🤖 AI Summary
This work addresses the challenge of video–text multi-instance retrieval in egocentric videos, where existing approaches often neglect temporal dynamics and the correlations inherent in soft labels. To overcome these limitations, the authors propose a two-stage reranking method based on a CLIP dual-encoder framework. The first stage employs a temporal Transformer on the video side to model inter-frame dependencies, while the second stage refines the initial top-K candidates using a cross-encoder equipped with an Image–Text Matching head. The entire pipeline is trained end-to-end with a symmetric multi-similarity loss that leverages soft labels. This approach effectively captures fine-grained cross-modal semantic alignments and temporal structure, achieving state-of-the-art performance on the EPIC-KITCHENS-100 MIR benchmark with an average mAP of 67.97% and an average nDCG of 82.92%.
📝 Abstract
Video-text retrieval has witnessed remarkable progress driven by large-scale vision-language pretraining, yet most existing approaches inherit an implicit assumption from image-text retrieval: that visual semantics can be captured frame-by-frame. This assumption overlooks the temporal dynamics of egocentric videos.
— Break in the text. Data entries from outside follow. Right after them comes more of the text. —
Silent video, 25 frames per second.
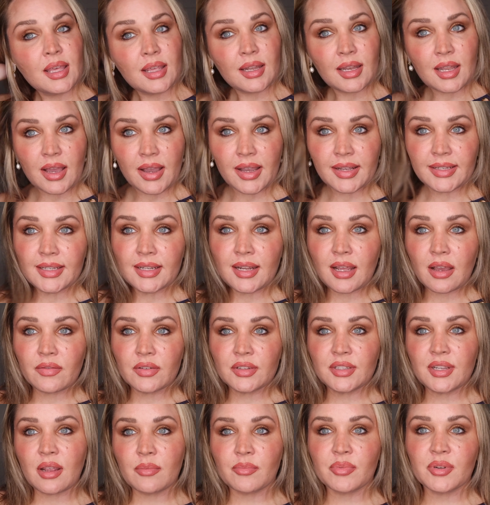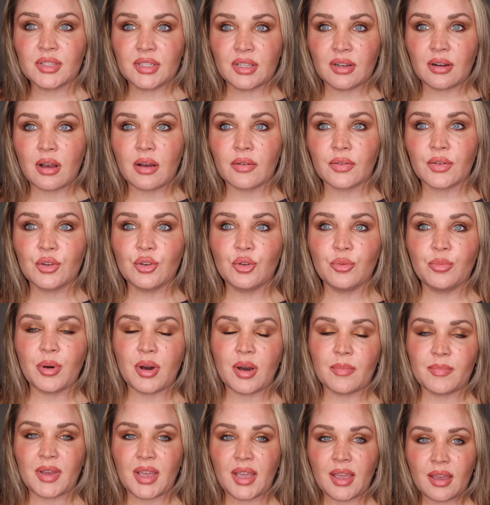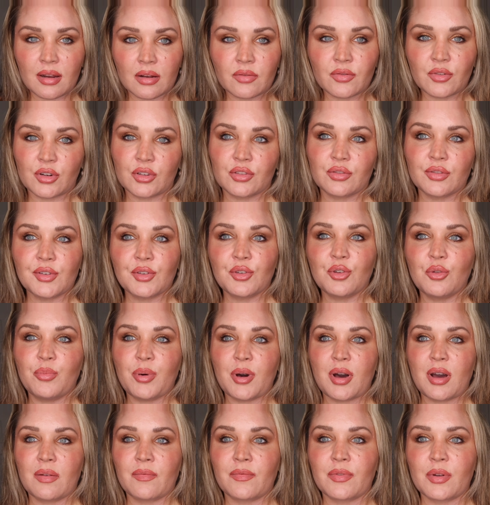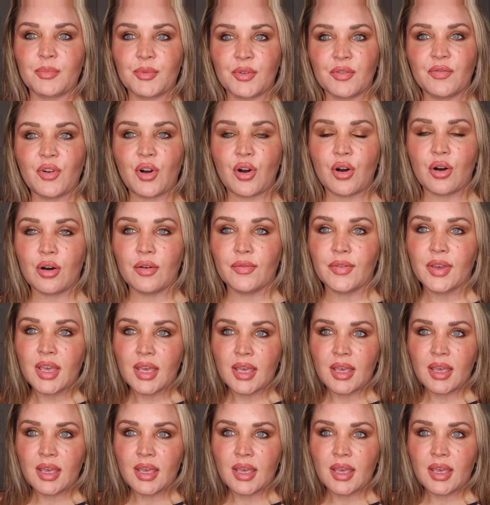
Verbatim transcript: Now I did have a ten percent off coupon, my anniversary coupon from Revolve.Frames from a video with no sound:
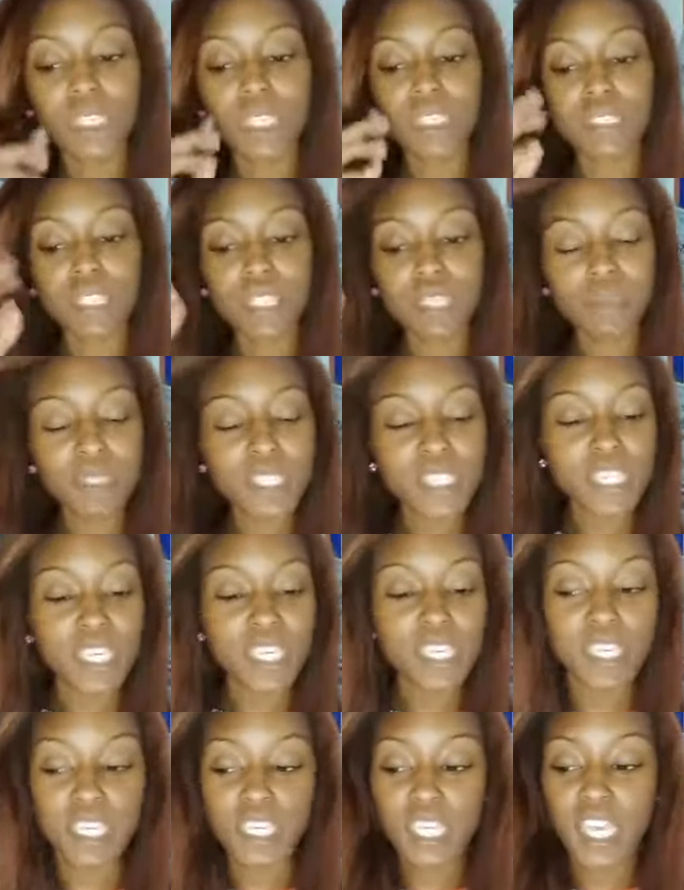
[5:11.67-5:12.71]
So let me say
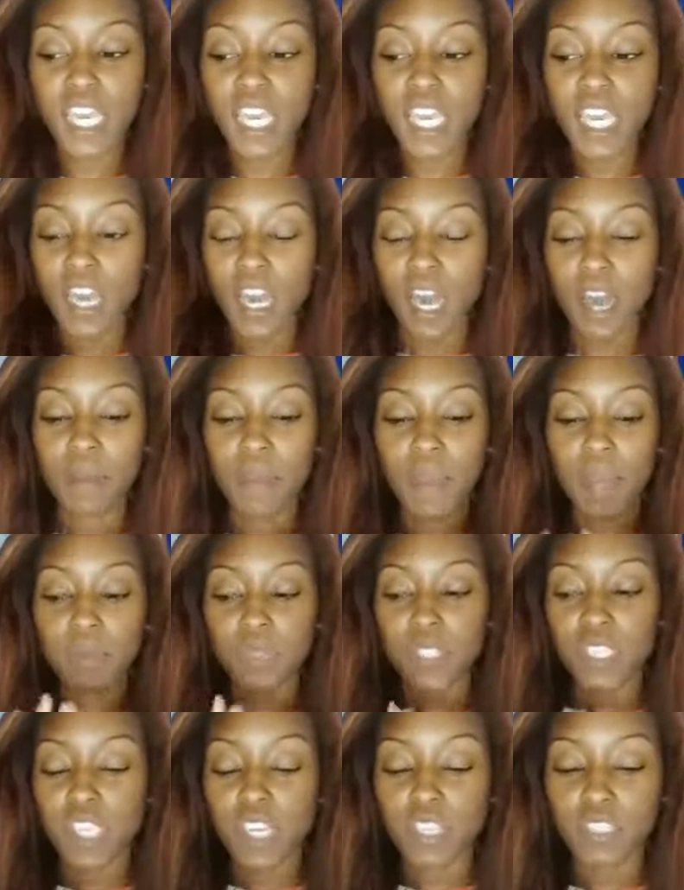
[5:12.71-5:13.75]
that um, I
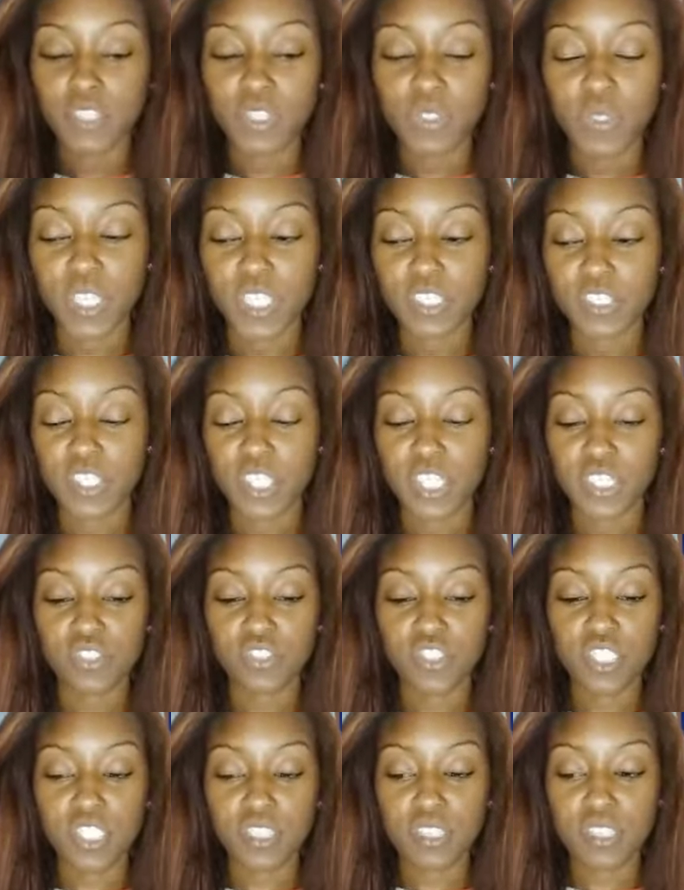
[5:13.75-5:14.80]
was telling you that, that
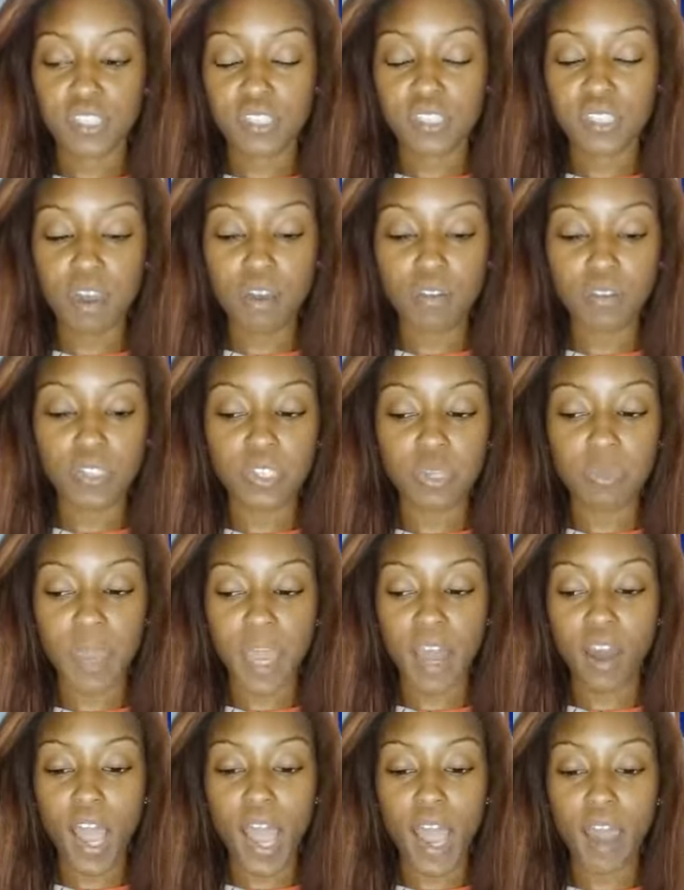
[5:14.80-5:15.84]
Jesus talks
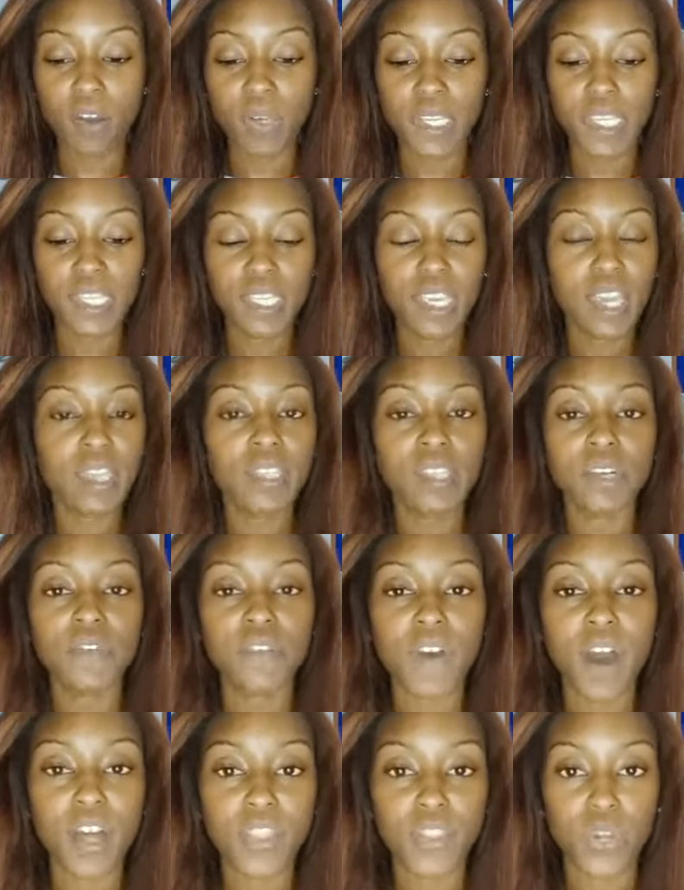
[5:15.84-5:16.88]
about how he and the
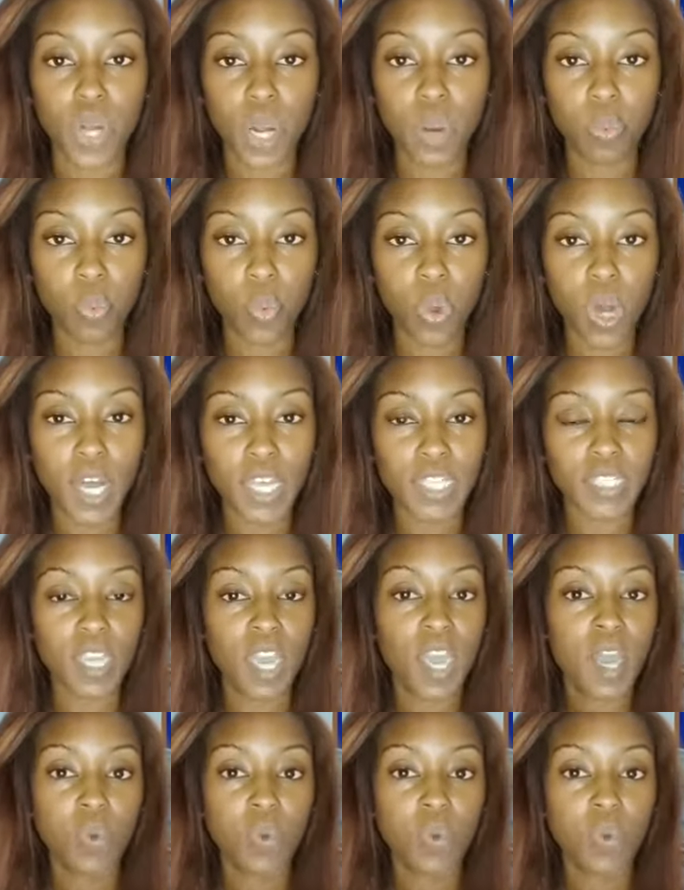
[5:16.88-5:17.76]
Father are one.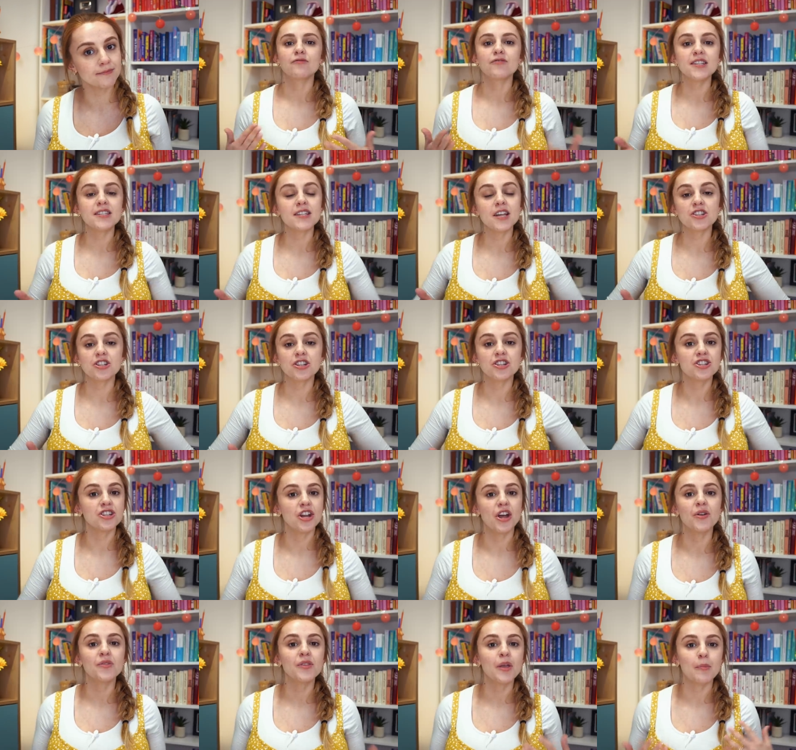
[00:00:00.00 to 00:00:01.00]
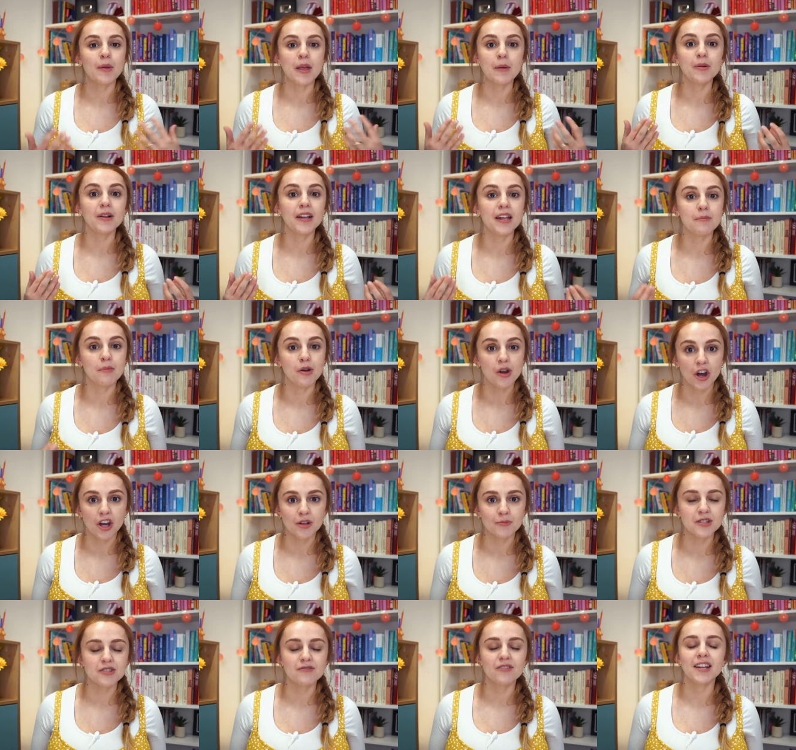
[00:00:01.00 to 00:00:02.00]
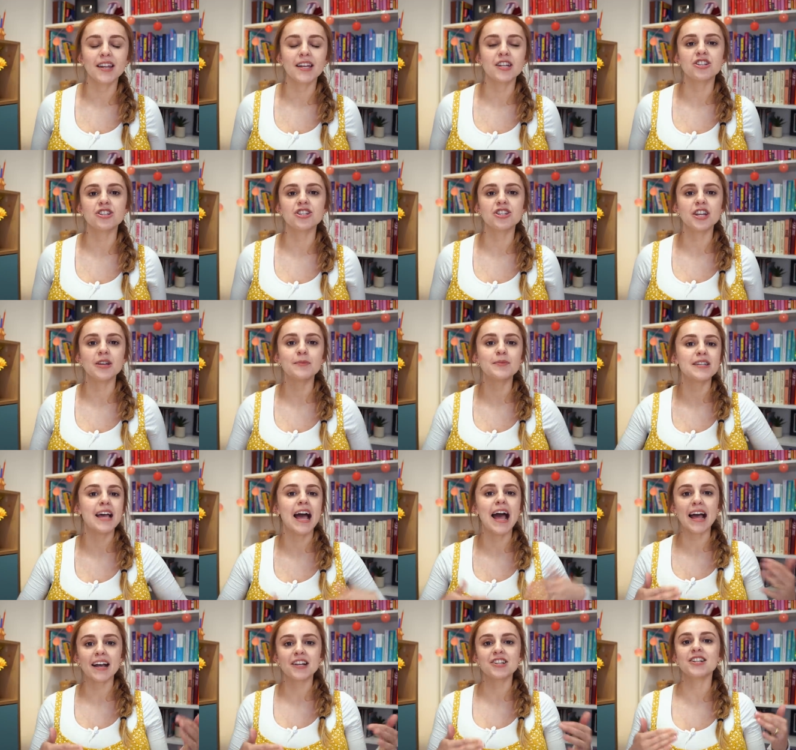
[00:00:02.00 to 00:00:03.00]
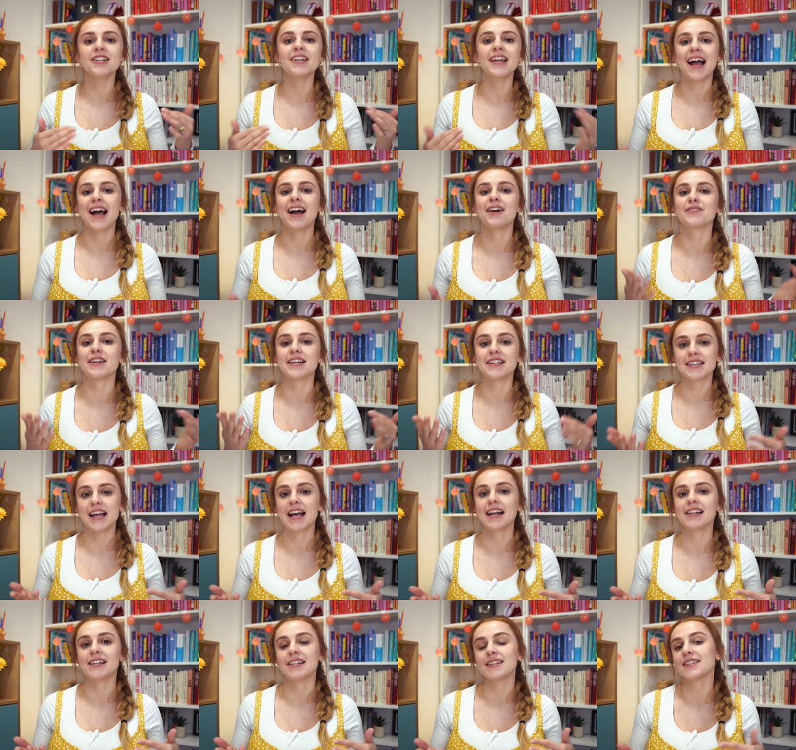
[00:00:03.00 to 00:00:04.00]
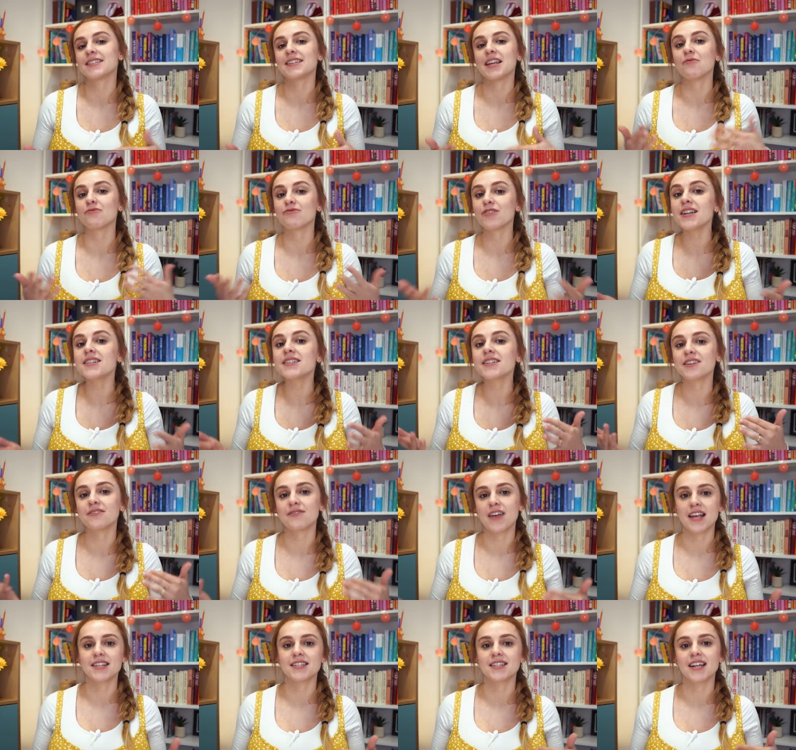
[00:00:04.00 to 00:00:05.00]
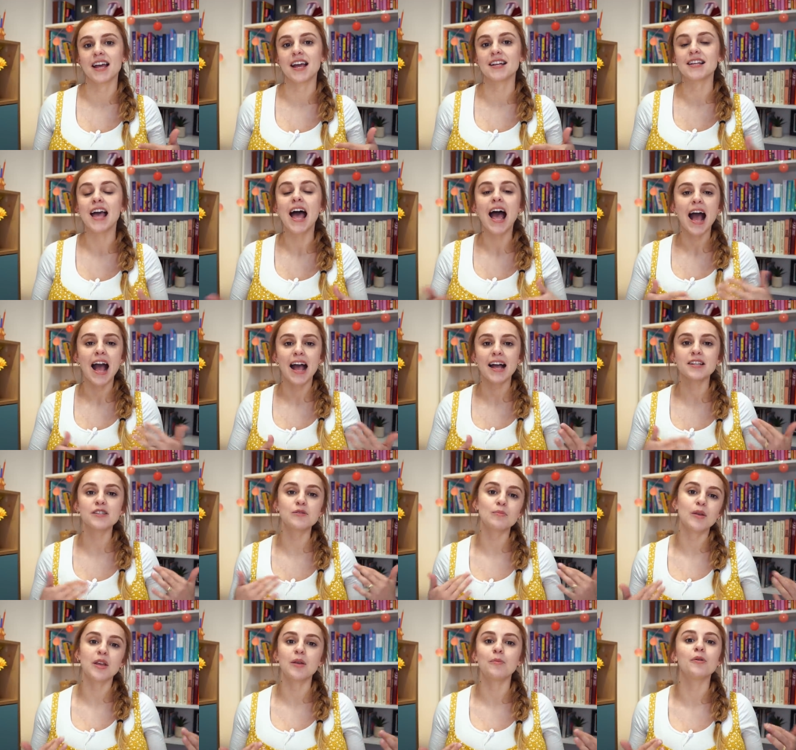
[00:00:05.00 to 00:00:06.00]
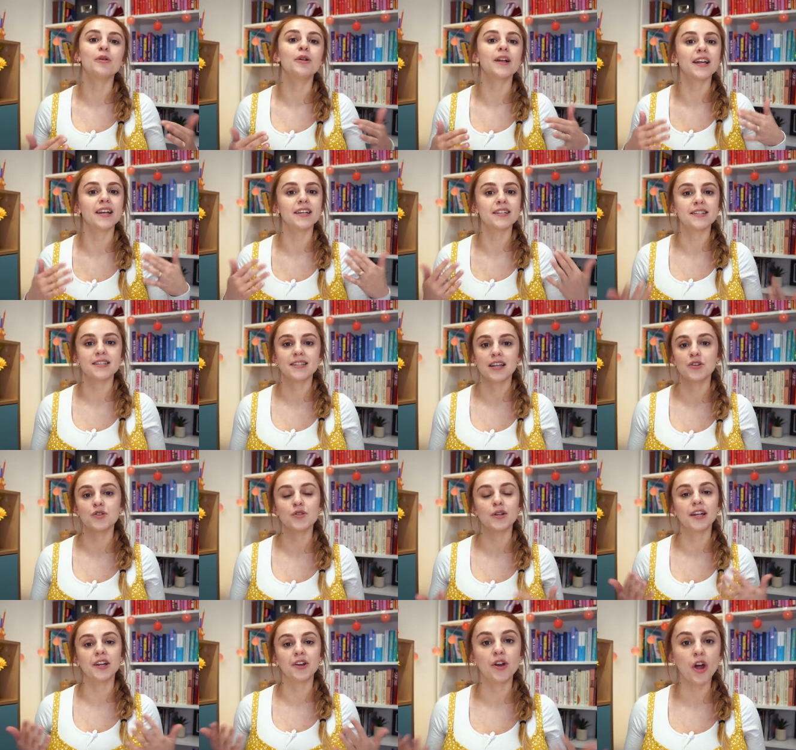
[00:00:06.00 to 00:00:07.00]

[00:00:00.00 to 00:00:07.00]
Research has shown that people in monogamous relationships actually have exactly the same risk of S T Is as people in consensually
The EPIC-KITCHENS-100 Multi-Instance Retrieval (MIR) challenge further raises the bar by providing soft-label relevance matrices rather than binary labels, demanding models that can resolve graded semantic correspondences across modalities. In this report, we present our solution, termed TempRet, to the CVPR 2026 EPIC-KITCHENS-100 MIR challenge. Our approach builds upon a CLIP-based dual-encoder backbone and introduces two key components to address the temporal and cross-modal challenges. First, a temporal transformer operates exclusively on the video side, modeling inter-frame dependencies through learnable positional encodings and multi-head self-attention over frame-level CLIP features. Second, a two-stage reranking pipeline first retrieves Top-K candidates via the dual-encoder, then refines their scores using a cross-encoder equipped with an Image-Text Matching (ITM) head. The entire system is trained with Symmetric Multi-Similarity Loss to exploit the soft-label relevance matrices provided by the challenge. Our method achieves 67.97% average mAP and 82.92% average nDCG on the EK-100 MIR benchmark, demonstrating the effectiveness of temporal modeling and cross-modal refinement for egocentric video retrieval.